I wonder if you’d say the same thing about a guy who chose to have sex before marriage. Doubtful.

CMaz's avatar

I keep hearing what she should do or can do as an adult. Living in such a backward culture and such.

Is she at an age (and situation) that she is allowed to have her cake and eat it too? What ever she now wants she can have? With no effort on her part but to take/have what she asks for?

She needs to follow the rules and requirements that are part of how she is currently living. Like we all do.

Sure, I agree she should move out. Go to Australia. That is a plan!
If she could she would have already done so. And this question would not have been asked.

Now who is going to pay for this? Who is going to afford her that “adult” luxury taking the “risks” that come with it? Her father? He is providing for her already and has been. It is his home and his rules.
Eventually we outgrow our parents “direction” following the beat of a different drummer. That drive causes us to grow up and make it happen. On our own, so we can call the shots.
If we do not then what we do not have and/or that sacrifice falls on us not our parents.

Sounds like the cart before the horse to me. Under the circumstances.

She needs to get a job. Afford to move out. At that point daddy is no longer an issue.

OpryLeigh's avatar

@ChazMaz I agree that if daddy is paying for this trip of hers then everything I said above is irrelevant.

DrBill's avatar

@Qingu

My standards may or may be outdated for those with no moral standards, but I agree they are higher than most people want to live with.

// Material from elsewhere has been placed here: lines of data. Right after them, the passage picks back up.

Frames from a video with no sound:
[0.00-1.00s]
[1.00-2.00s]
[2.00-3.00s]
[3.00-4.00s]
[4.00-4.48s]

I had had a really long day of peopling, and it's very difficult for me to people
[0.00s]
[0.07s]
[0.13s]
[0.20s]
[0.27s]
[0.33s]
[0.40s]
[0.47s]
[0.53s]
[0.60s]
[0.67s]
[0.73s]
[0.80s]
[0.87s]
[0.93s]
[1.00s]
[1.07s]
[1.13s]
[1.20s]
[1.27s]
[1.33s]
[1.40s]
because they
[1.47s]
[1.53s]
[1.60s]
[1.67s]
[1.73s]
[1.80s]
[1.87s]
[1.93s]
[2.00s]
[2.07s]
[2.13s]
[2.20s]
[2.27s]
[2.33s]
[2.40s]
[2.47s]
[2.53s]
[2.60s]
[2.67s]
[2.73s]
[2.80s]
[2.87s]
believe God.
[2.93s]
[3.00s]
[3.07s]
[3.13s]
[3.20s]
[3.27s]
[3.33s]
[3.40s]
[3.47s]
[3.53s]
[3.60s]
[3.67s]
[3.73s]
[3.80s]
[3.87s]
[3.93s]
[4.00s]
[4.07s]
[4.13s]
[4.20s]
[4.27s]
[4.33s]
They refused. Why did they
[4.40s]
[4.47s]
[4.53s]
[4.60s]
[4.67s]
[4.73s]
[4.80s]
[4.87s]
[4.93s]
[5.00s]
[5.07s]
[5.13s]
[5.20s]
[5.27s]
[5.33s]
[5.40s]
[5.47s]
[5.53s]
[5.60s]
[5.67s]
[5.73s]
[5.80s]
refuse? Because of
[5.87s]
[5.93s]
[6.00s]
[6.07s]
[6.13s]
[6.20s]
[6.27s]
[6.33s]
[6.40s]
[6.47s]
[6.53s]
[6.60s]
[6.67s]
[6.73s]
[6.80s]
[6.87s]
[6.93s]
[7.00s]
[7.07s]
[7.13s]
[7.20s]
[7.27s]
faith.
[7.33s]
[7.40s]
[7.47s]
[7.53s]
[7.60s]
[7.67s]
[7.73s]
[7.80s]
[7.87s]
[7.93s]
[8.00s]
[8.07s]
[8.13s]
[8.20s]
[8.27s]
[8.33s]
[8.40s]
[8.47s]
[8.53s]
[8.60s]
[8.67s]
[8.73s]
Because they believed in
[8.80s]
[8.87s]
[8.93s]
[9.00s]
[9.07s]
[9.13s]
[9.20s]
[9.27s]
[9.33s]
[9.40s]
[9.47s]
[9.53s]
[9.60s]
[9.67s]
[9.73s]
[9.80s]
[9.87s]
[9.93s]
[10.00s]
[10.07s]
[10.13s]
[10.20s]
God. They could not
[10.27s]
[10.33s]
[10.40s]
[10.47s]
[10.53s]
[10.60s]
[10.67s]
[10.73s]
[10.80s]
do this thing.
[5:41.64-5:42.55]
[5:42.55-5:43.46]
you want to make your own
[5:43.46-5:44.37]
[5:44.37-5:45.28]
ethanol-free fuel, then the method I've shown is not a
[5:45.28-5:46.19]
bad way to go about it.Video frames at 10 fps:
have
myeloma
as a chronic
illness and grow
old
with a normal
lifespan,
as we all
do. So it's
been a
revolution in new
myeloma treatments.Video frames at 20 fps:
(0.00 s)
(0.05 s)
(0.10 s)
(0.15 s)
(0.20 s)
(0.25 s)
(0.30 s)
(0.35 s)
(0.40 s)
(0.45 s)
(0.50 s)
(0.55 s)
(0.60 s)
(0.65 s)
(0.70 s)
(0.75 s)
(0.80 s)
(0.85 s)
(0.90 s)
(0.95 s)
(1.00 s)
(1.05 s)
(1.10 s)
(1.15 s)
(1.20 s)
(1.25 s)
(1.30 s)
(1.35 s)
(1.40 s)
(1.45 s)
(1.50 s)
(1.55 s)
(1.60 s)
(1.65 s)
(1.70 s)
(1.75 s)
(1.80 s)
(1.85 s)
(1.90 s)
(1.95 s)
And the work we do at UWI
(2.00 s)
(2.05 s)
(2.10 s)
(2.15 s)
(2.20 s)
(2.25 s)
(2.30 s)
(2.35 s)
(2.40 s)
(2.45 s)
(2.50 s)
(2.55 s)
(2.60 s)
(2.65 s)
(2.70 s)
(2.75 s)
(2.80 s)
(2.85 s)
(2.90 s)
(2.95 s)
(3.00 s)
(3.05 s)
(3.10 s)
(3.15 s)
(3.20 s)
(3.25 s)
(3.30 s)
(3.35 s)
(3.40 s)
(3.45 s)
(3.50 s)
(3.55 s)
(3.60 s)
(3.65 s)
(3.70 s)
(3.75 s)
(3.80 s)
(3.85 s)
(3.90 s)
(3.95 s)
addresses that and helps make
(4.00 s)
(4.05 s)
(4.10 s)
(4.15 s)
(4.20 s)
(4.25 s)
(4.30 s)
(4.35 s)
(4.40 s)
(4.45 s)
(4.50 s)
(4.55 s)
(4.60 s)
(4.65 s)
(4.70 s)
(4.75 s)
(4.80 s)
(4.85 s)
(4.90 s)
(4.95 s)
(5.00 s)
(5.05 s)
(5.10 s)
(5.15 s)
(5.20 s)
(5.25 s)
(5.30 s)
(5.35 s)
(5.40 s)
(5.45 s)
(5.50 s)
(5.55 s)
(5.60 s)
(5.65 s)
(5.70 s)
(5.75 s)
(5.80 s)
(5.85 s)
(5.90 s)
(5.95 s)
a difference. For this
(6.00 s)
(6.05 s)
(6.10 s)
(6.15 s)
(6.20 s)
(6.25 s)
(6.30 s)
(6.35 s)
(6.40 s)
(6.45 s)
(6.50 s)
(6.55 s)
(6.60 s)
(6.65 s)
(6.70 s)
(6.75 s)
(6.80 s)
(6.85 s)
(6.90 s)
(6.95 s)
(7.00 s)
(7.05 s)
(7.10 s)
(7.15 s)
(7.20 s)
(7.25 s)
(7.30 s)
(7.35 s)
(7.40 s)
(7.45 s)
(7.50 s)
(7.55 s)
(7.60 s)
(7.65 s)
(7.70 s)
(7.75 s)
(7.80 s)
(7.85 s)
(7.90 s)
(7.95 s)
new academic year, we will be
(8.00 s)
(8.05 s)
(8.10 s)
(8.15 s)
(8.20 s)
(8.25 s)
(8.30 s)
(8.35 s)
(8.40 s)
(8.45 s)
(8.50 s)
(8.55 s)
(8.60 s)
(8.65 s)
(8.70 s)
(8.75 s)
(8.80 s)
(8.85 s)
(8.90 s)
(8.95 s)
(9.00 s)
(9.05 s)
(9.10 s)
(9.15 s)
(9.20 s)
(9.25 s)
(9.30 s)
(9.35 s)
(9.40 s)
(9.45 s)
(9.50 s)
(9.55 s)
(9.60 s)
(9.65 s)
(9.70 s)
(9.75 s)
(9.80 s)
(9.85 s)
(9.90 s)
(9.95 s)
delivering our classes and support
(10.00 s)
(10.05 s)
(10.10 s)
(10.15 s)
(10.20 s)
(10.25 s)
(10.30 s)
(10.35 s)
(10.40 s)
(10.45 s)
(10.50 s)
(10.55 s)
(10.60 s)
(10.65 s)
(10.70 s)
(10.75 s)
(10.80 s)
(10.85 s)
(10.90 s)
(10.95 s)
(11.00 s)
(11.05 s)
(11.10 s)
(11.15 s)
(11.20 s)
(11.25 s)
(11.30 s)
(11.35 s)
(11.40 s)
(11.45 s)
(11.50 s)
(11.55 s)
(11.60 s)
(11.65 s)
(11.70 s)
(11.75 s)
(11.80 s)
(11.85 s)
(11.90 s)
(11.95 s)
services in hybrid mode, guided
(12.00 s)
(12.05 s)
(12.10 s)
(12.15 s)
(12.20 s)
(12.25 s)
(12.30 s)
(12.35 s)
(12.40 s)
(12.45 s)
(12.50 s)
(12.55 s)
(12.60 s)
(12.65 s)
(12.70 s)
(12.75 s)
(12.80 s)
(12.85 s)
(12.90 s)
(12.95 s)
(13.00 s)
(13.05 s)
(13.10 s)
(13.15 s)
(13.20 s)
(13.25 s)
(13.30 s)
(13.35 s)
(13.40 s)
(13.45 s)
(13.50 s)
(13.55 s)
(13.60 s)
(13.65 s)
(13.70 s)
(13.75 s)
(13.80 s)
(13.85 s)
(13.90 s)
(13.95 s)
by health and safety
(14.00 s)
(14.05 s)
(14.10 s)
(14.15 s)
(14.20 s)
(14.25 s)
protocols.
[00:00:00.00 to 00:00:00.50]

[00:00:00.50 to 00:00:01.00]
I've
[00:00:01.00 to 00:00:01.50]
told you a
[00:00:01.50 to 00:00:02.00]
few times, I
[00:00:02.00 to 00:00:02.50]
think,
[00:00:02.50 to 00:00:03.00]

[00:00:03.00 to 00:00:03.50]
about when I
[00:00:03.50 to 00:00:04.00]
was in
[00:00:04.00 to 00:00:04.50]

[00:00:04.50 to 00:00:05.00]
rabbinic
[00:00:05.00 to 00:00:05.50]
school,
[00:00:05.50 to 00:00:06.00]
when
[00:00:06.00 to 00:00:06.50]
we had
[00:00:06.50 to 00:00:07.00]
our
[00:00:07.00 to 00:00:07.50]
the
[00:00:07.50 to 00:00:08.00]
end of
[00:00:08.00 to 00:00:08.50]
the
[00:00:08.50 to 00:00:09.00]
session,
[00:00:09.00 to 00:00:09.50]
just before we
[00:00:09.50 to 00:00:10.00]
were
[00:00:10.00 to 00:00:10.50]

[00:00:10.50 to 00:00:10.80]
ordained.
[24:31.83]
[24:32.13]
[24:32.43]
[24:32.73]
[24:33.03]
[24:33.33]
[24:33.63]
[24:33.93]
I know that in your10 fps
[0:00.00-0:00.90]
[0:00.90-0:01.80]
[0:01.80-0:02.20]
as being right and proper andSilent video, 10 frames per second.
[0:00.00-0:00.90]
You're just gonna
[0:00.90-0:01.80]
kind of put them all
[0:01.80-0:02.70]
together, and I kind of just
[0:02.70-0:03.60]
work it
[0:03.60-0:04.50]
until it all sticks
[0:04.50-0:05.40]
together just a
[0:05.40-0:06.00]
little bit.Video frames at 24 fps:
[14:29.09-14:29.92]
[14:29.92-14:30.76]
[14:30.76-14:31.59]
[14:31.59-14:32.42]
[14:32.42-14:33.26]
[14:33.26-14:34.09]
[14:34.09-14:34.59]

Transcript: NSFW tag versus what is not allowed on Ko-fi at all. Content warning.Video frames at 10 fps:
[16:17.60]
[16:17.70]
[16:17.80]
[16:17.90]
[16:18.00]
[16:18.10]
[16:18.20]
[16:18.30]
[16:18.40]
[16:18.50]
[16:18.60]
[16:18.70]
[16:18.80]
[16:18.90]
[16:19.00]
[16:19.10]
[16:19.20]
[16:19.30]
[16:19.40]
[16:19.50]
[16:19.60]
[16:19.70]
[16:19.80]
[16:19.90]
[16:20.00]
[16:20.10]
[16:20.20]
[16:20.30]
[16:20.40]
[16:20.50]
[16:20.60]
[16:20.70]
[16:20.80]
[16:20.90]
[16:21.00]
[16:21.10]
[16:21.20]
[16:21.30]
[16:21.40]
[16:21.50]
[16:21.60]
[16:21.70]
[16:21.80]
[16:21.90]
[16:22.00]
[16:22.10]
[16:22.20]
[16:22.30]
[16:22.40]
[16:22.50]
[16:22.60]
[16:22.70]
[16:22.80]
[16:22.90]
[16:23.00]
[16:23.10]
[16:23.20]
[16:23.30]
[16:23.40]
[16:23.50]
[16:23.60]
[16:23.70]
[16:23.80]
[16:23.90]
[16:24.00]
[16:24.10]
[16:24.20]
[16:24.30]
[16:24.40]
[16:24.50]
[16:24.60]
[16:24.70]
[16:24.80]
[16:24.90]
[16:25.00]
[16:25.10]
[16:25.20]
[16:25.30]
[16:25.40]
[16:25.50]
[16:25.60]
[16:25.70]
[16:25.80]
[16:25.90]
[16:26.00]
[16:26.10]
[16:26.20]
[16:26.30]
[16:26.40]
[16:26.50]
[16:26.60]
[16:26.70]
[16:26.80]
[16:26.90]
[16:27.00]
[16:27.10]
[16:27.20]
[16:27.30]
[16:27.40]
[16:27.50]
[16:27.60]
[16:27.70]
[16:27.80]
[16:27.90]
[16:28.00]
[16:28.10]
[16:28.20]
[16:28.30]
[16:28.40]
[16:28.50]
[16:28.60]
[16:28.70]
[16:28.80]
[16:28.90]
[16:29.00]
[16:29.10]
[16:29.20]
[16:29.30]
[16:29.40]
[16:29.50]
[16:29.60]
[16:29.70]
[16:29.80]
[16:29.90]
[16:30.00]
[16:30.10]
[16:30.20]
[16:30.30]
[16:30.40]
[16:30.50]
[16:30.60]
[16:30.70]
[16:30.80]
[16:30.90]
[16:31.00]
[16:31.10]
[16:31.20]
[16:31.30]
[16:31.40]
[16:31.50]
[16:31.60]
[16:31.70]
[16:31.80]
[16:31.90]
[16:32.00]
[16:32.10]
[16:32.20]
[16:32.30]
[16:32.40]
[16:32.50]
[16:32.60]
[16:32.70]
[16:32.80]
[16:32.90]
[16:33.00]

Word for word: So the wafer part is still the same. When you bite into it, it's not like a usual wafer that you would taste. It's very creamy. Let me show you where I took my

If we were talking about a guy, I would still have the same opinion.

If it were my own child, I would still have the same opinion.

May2689's avatar

My boyfriend is coming back, hes only leaving for six months. And no, Dr. Bill, we would not be staying in a hotel and I would certainly not be pimping myself out. He has a house there. But regardless, what you said is completely out of the topic. I know what moral standards are and my family does as well, after three years and a half in a serious relationship where the marriage talk has been had, and not only with me but with my parents as well. I think that agree with some of you that in some cultures I need to ask permission, thats the way its always been in my family, as a sign of respect.
Frankly, Ive decided that Im going to tell him the truth. Im going to listen to his opinion and calmy answer any questions that he has.